Wolfowitz ve yardımcıları gibi adamların katıksız, süssüz kibirlerini de düşünün. Büyük ölçüde uykulu bir Kongre'de savaşın sonuçları ve maliyetleri hakkında ifade vermeleri istendiğinde, herhangi bir somut yanıt vermeden kaçmalarına izin veriliyor; bu, genelkurmay başkanının 400,000 yıl boyunca 10 askerden oluşan bir askeri işgal gücünden söz eden kanıtını etkili bir şekilde çürütüyor. neredeyse bir trilyon dolara mal oldu.
Demokrasi karalandı ve ihanete uğradı, demokrasi kutlandı ama aslında sanki bir Arap ülkesinden başka bir şey değilmiş gibi bu cumhuriyetin sorumluluğunu üstlenen küçük bir grup adam tarafından aşağılandı ve ayaklar altına alındı? Sorumlunun kim olduğunu sormak doğru, çünkü ABD halkının, bu yönetimin zaten daha fazlasına katlanamayacak kadar çok sefalet ve yoksulluğun kuşattığı bir dünyada kaybetmek üzere olduğu savaşta gerektiği gibi temsil edilmediği ortada.

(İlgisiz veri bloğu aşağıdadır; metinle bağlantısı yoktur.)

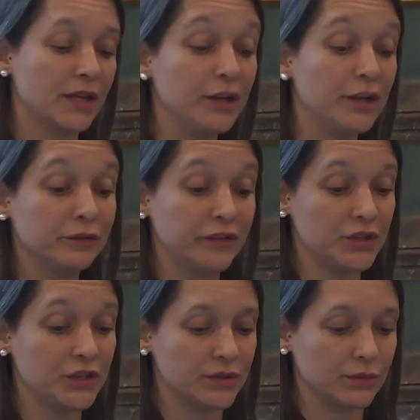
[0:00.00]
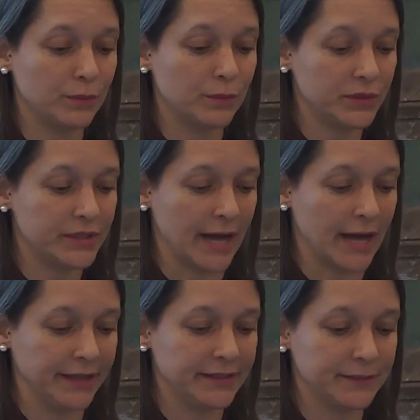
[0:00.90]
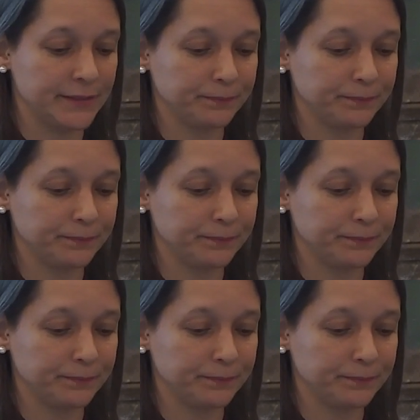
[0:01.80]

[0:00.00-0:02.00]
innovations on both sides.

Ve Amerikalılara, hükümetin en ufak bir endişesine veya endişesine neden olabilecek her şeyi düzenleyen küçük bir grup adam tarafından kontrol edilen bir medya tarafından kötü bir şekilde hizmet edildi. Kendi hayal dünyalarının mahremiyetinde savaştan bahseden demagoglara ve köle aydınlara gelince, en büyük suçu Müslüman ve Arap olmak olan milyonlarca insanın sefaletine göz yumma hakkını onlara kim verdi? Bu küçük, temsili olmayan grup dışında hangi Amerikalı, dünyada zaten bol miktarda bulunan Amerikan karşıtlığını artırmakla ciddi olarak ilgilenir? Neredeyse hiç sanmıyorum.
Jonathan Swift, bu saatte yaşıyor olman gerekirdi.
© Telif Hakkı Al-Ahram Weekly. Her hakkı saklıdır
Al-Ahram Weekly Çevrimiçi : 6 – 12 Mart 2003 (Sayı No. 628) Adres: http://weekly.ahram.org.eg/2003/628/op2.htm
ZNetwork yalnızca okuyucularının cömertliğiyle finanse edilmektedir.